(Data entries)
>>>

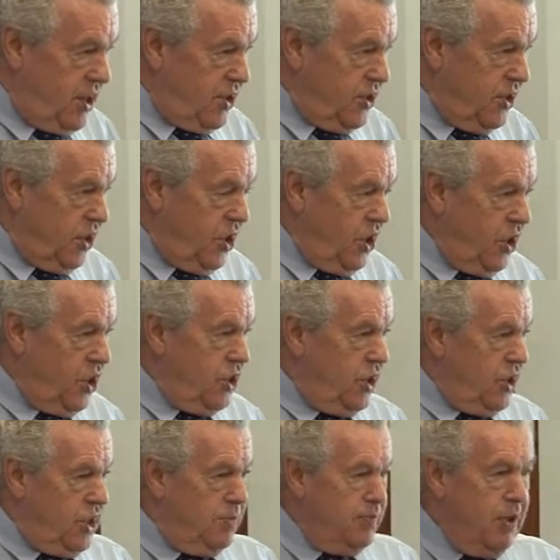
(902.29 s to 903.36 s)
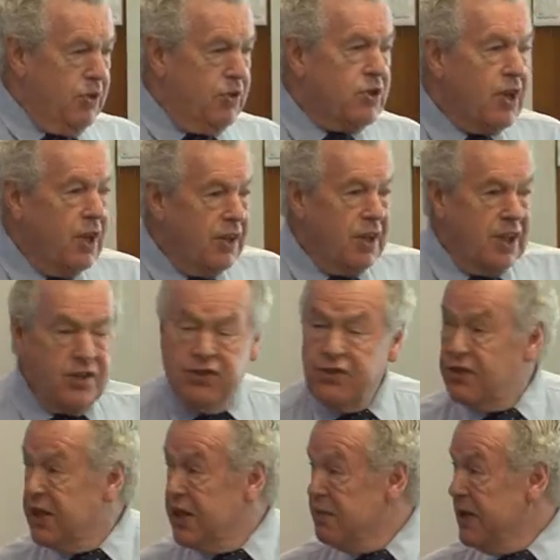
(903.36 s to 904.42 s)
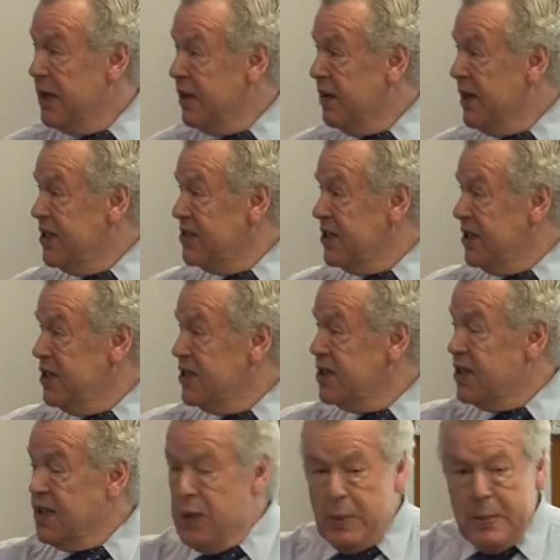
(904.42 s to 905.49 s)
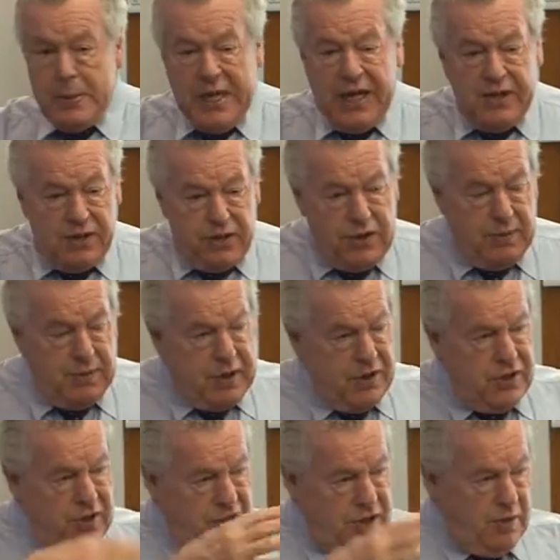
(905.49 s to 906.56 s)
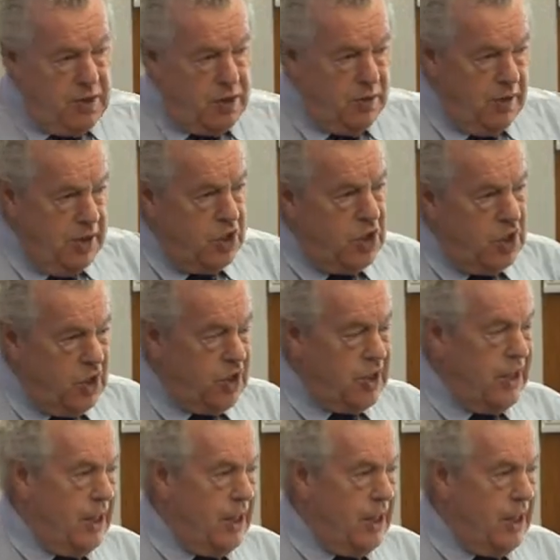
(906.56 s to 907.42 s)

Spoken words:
So collagen is built on these 3 amino acids, through a process which we'll introduce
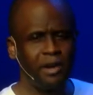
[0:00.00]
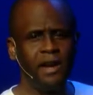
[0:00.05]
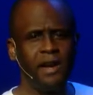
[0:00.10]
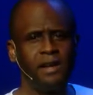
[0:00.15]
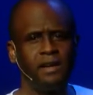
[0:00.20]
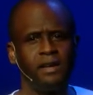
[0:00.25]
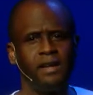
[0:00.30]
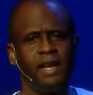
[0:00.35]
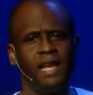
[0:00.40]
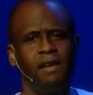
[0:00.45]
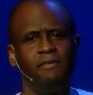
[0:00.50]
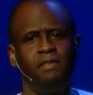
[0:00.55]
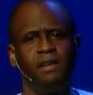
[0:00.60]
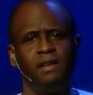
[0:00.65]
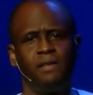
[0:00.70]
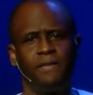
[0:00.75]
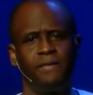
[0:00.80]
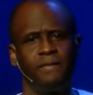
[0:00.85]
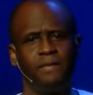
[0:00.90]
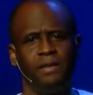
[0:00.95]
here today, even
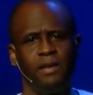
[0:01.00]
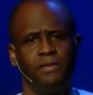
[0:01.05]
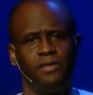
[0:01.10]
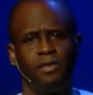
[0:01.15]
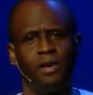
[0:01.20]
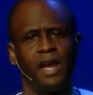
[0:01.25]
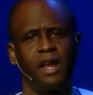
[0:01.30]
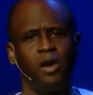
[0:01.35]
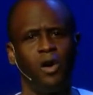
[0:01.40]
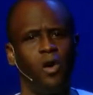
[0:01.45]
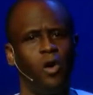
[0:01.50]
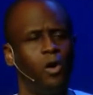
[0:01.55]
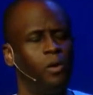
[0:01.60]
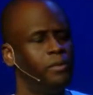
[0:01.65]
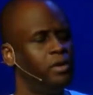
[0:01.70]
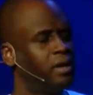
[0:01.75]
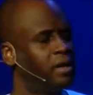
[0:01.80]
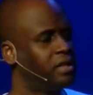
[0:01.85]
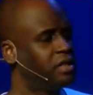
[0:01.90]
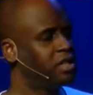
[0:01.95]
if you're at home,
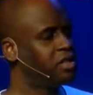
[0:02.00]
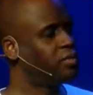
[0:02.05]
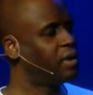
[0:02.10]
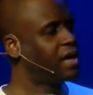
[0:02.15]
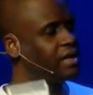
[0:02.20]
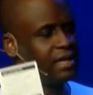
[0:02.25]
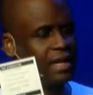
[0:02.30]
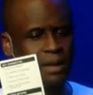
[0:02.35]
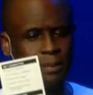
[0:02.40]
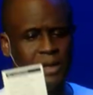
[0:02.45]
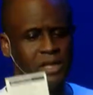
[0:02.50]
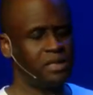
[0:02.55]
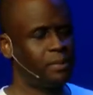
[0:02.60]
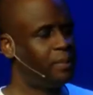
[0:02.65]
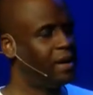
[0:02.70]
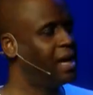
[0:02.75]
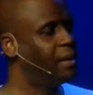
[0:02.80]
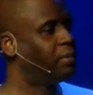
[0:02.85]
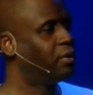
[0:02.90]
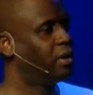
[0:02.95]
you can just take a piece of
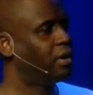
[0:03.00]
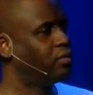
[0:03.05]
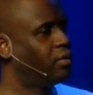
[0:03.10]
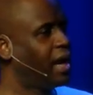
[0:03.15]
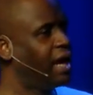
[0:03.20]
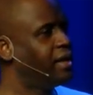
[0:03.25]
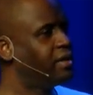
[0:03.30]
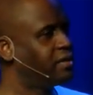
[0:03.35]
paper and write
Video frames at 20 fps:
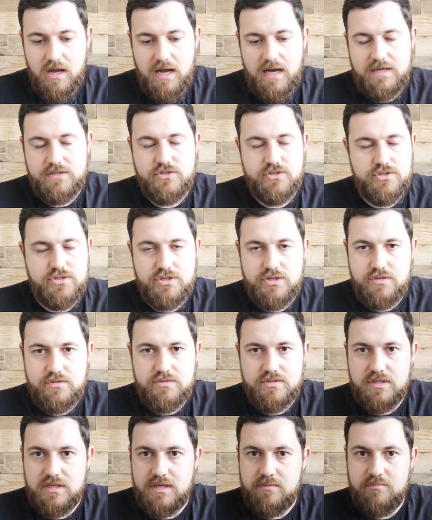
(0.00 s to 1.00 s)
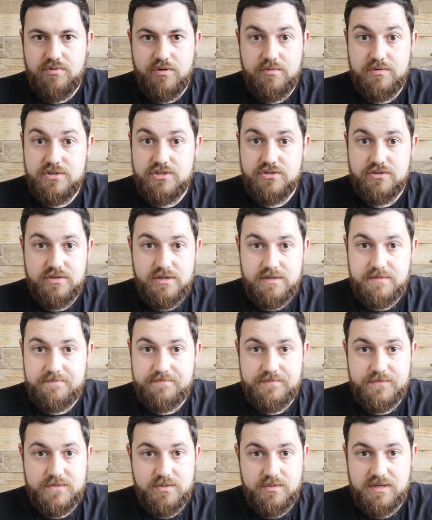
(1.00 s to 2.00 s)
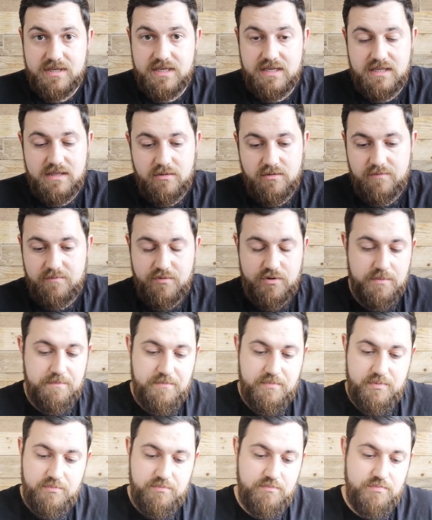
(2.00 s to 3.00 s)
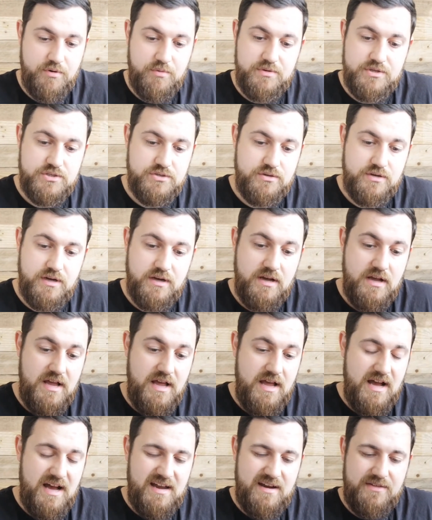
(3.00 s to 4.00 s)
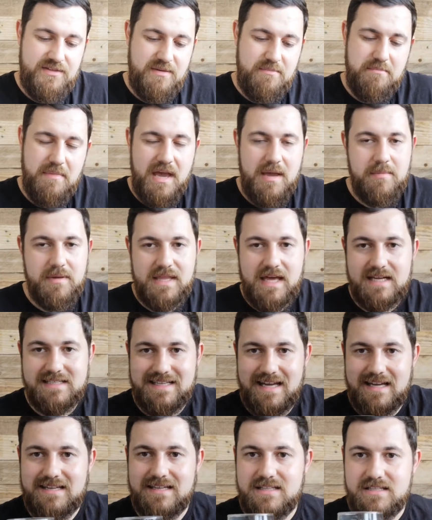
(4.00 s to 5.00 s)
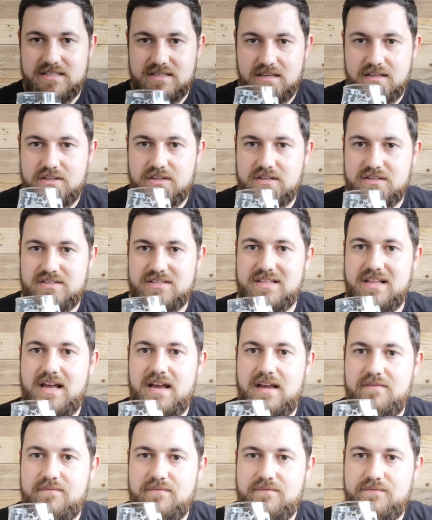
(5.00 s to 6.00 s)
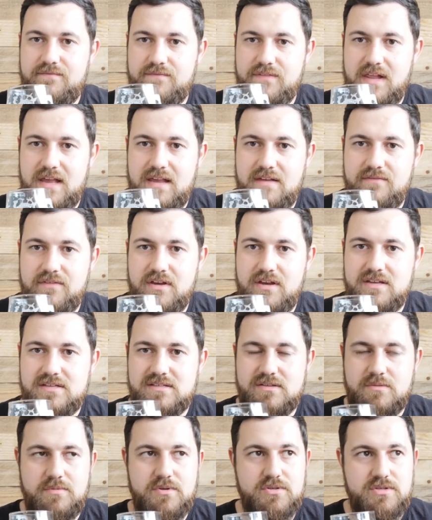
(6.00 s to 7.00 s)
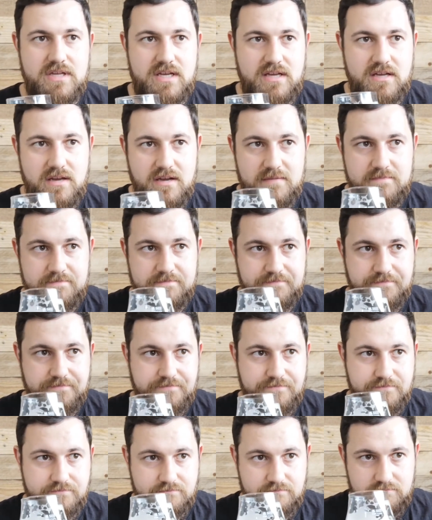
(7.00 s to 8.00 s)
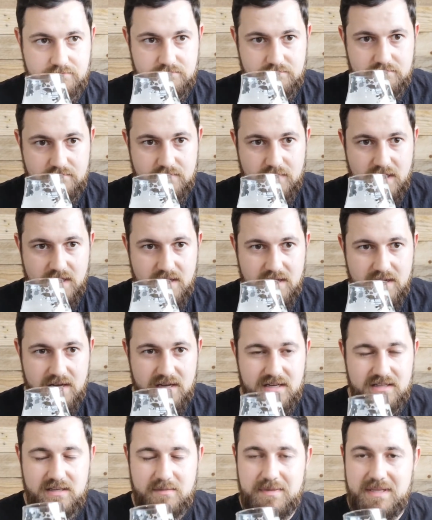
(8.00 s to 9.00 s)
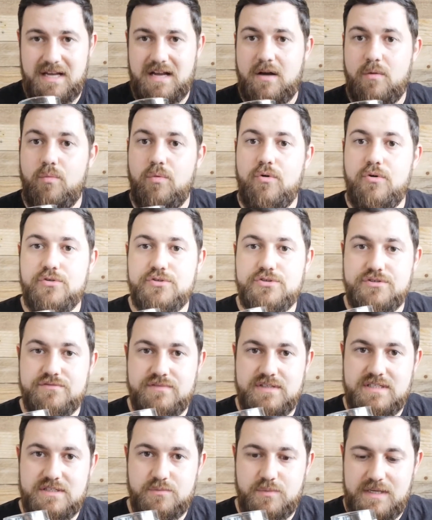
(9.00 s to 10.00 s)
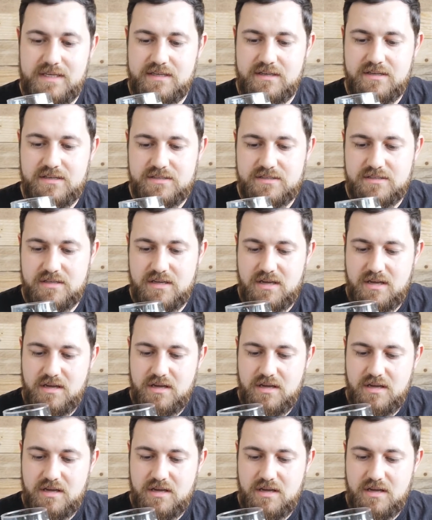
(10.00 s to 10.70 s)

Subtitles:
I just used the brewing sugar, so a kilo of brewing sugar, and I think maybe that's adding to the slight flavour. It's almost like a little bit like a watery sweetness.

<<<

Please copy the lines above, starting at the one that holds "(4.00 s to 5.00 s)" and stopping after the last line, exactly as they appear and minus the pictures.

(4.00 s to 5.00 s)
(5.00 s to 6.00 s)
(6.00 s to 7.00 s)
(7.00 s to 8.00 s)
(8.00 s to 9.00 s)
(9.00 s to 10.00 s)
(10.00 s to 10.70 s)

Subtitles:
I just used the brewing sugar, so a kilo of brewing sugar, and I think maybe that's adding to the slight flavour. It's almost like a little bit like a watery sweetness.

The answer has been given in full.